[Saved data entries]
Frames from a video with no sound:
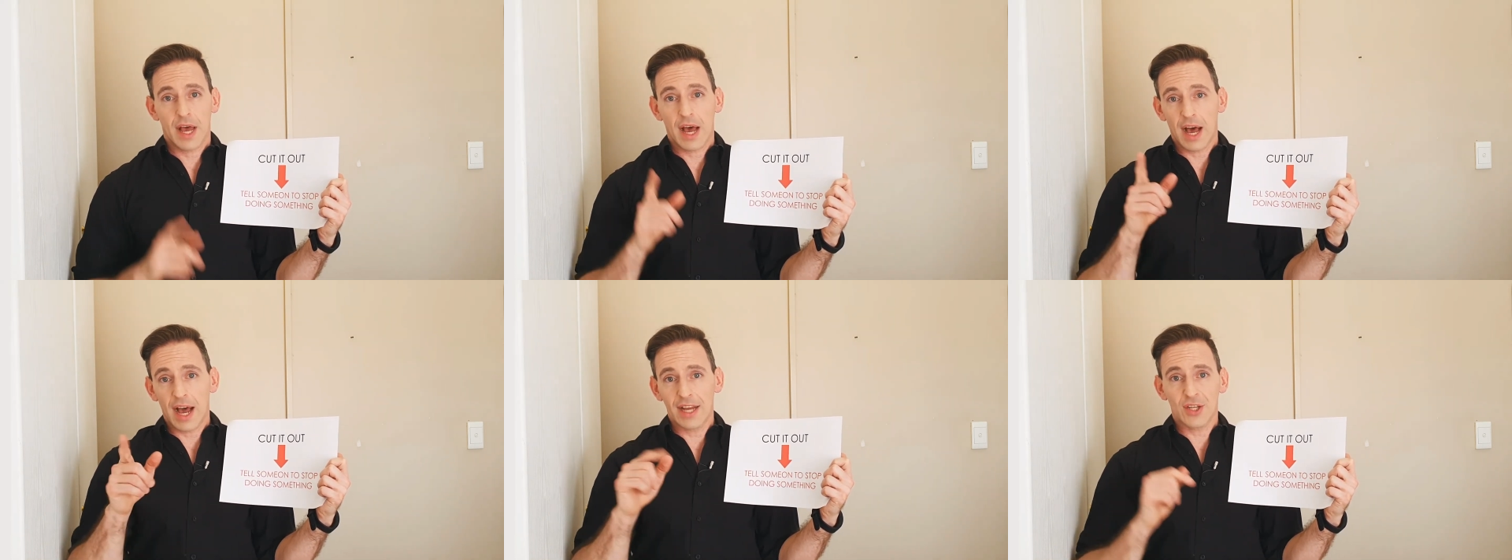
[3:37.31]

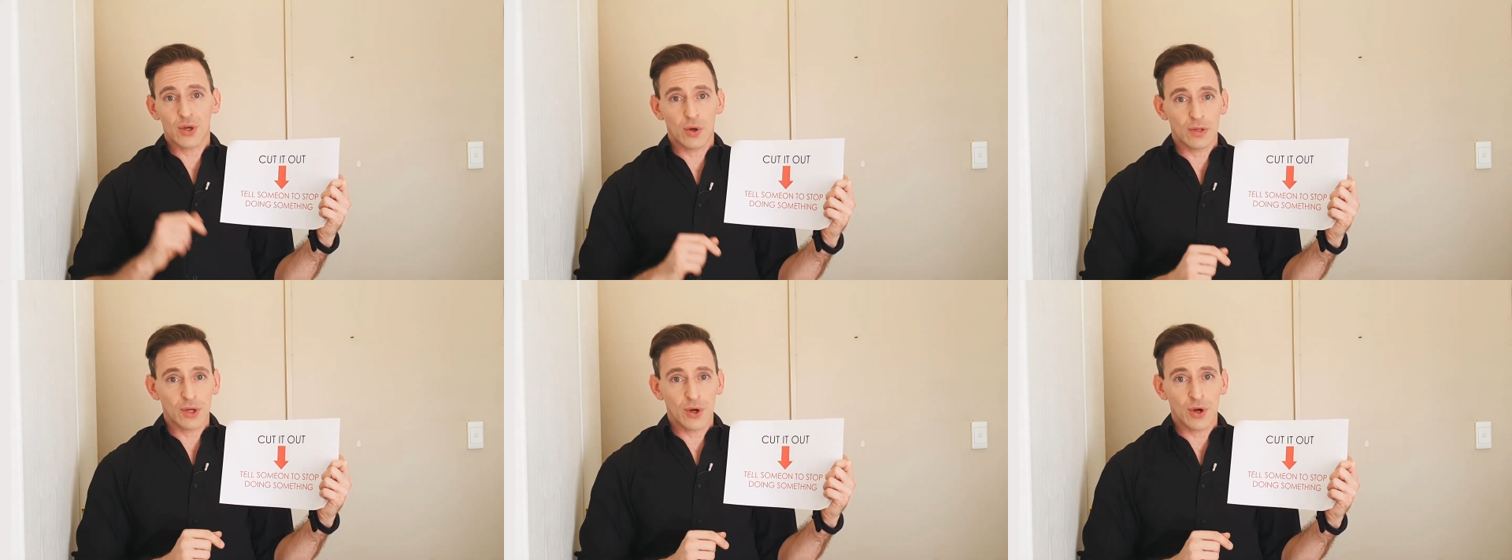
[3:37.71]
I
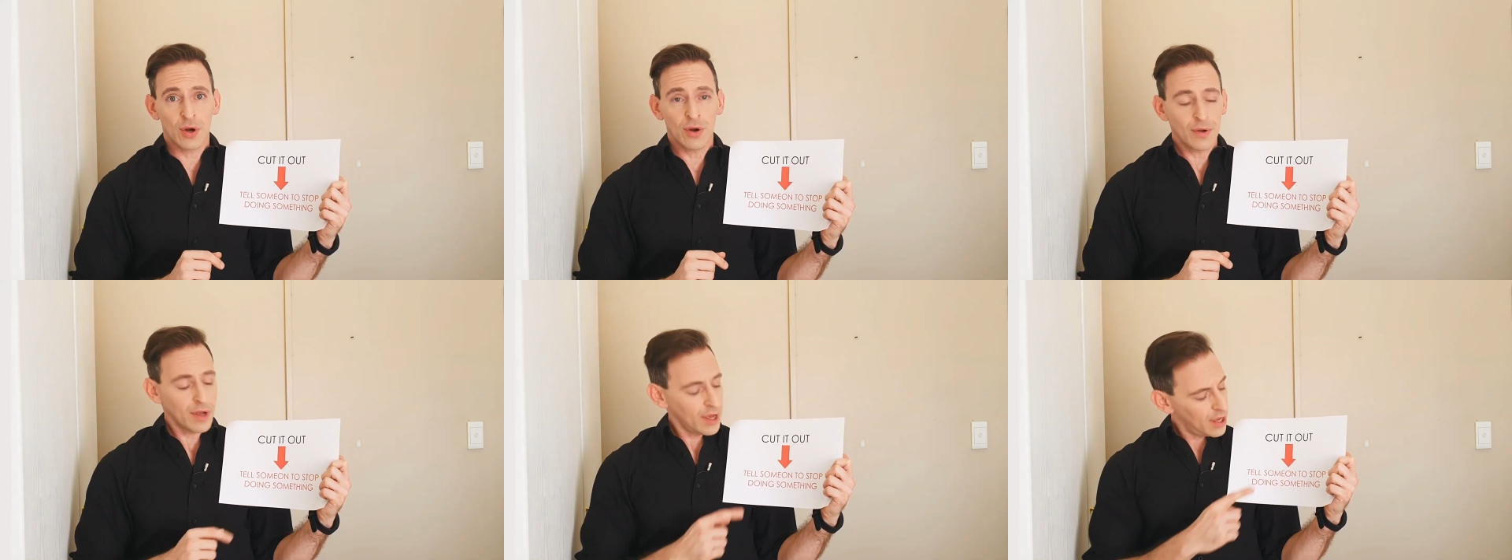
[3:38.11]
told
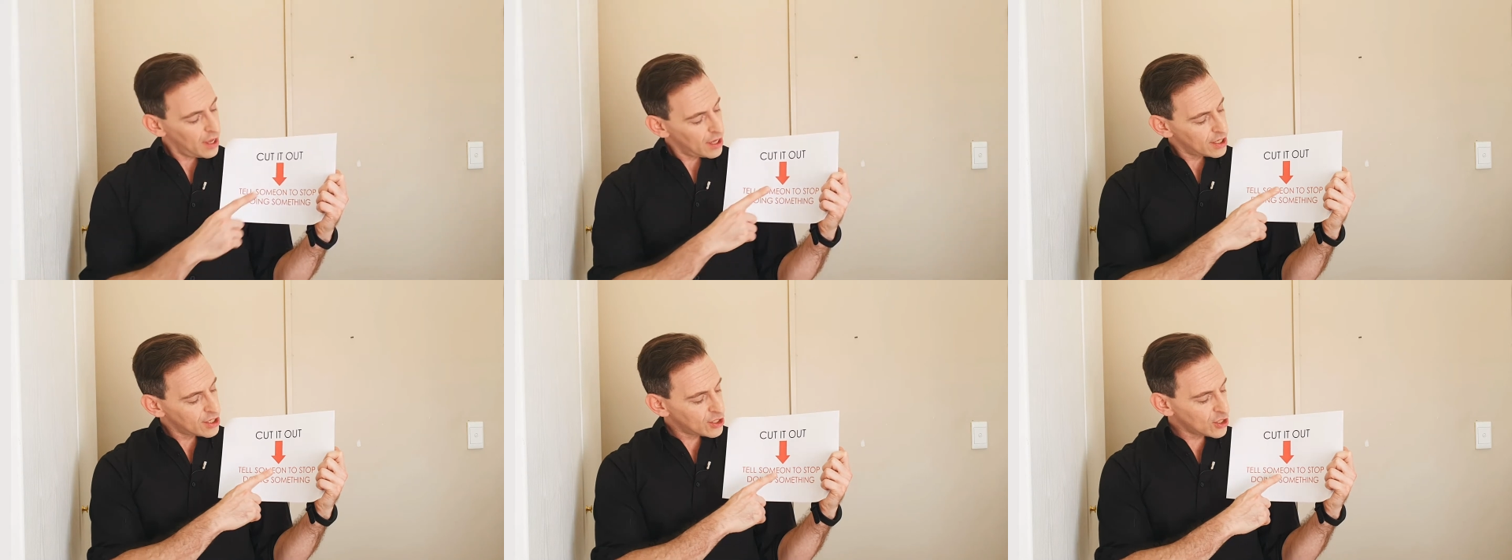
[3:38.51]
her,
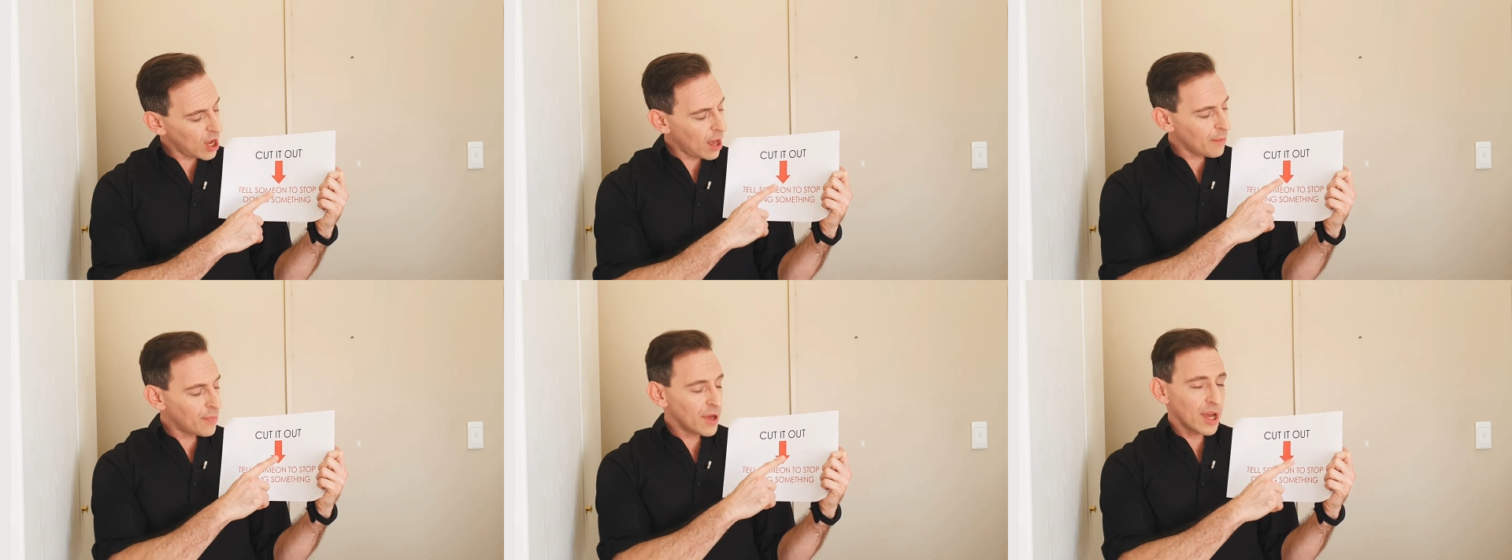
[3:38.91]

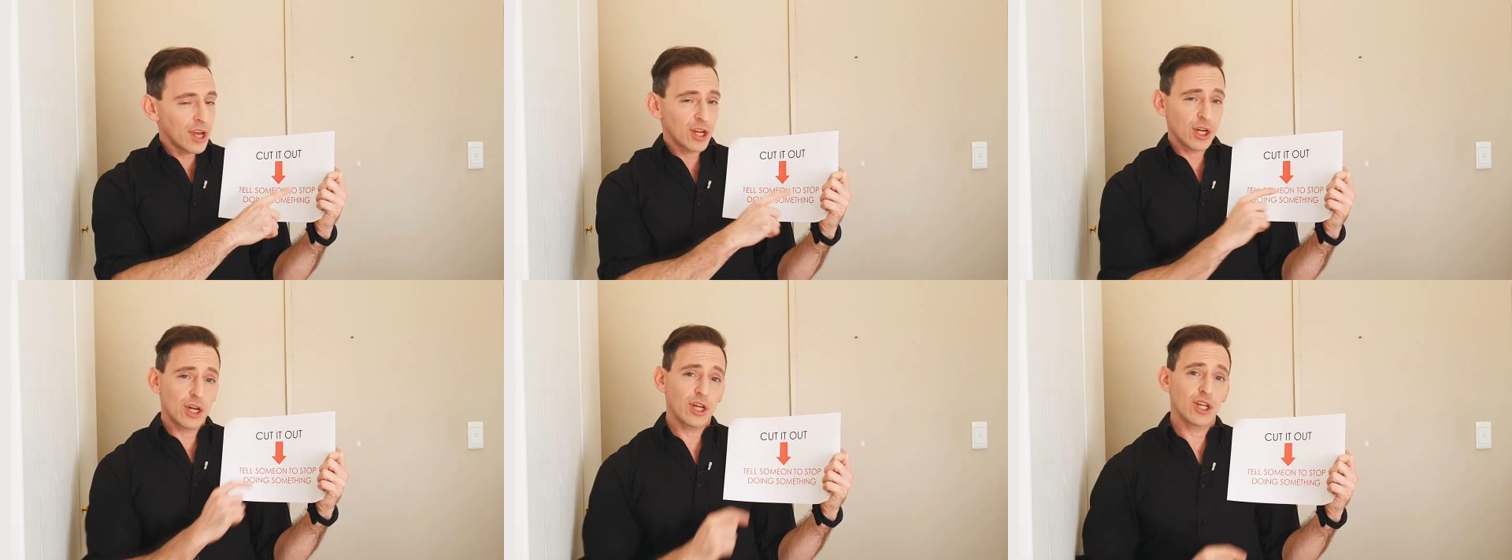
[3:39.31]
stop
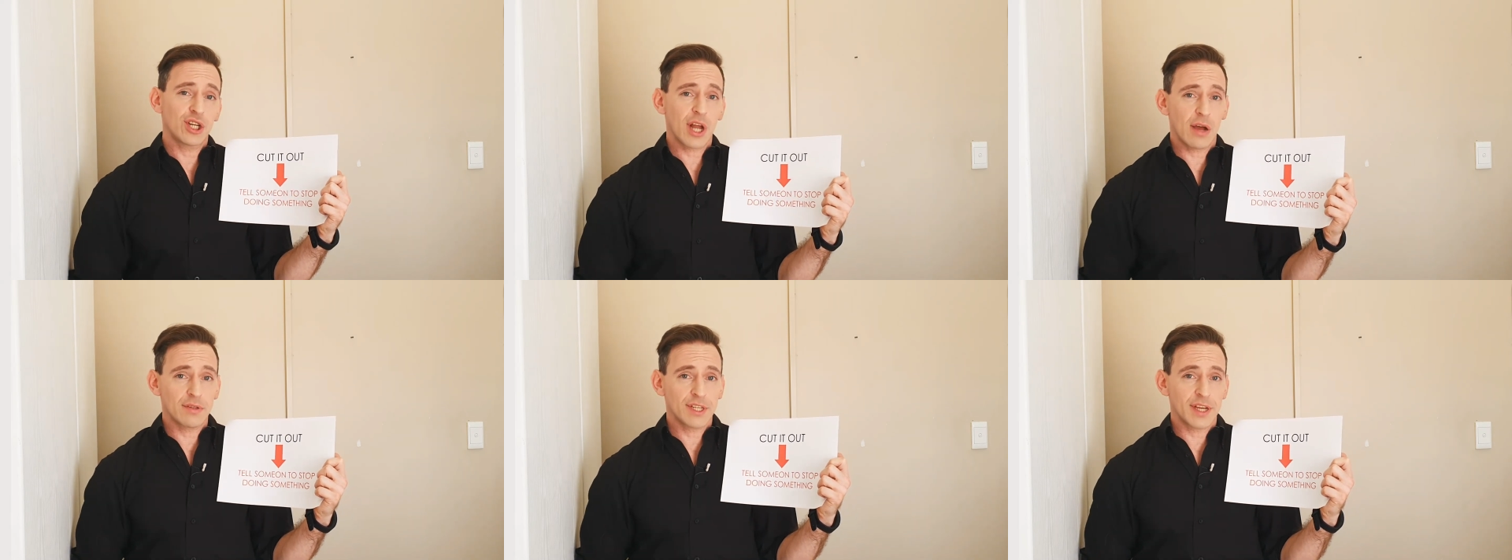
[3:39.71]

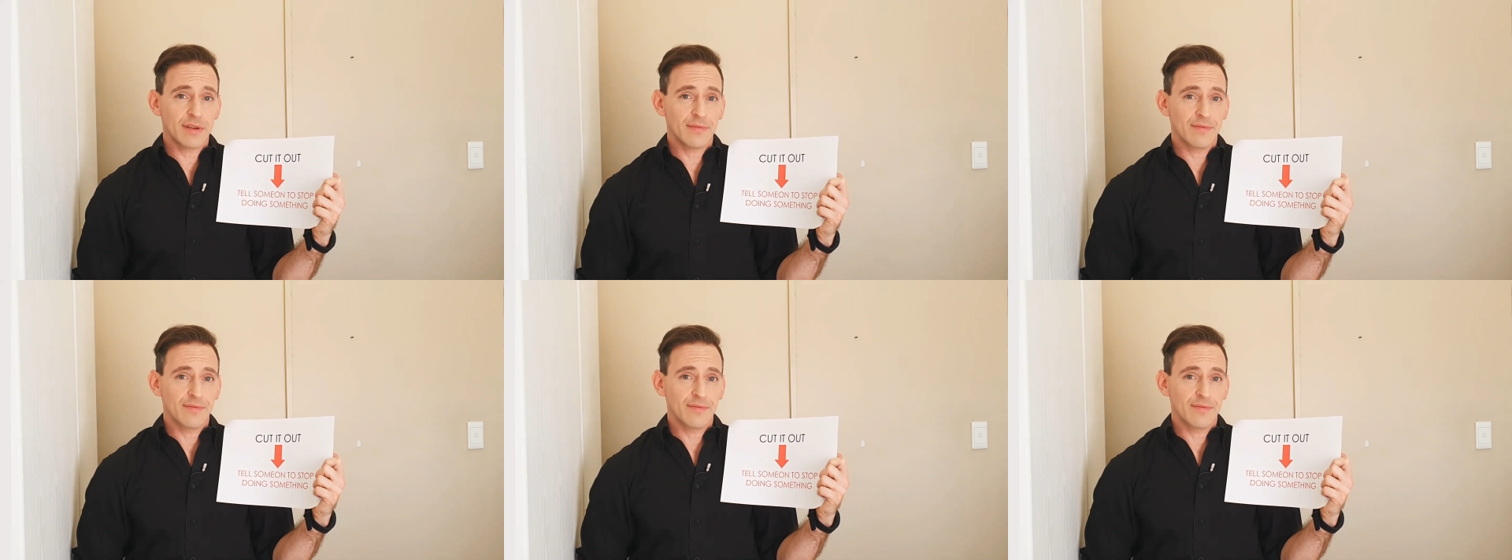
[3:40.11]
shouting.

Task instructions:
Apart from the pictures, every record must be set down exactly.

Answer:
Frames from a video with no sound:
[3:37.31]

[3:37.71]
I
[3:38.11]
told
[3:38.51]
her,
[3:38.91]

[3:39.31]
stop
[3:39.71]

[3:40.11]
shouting.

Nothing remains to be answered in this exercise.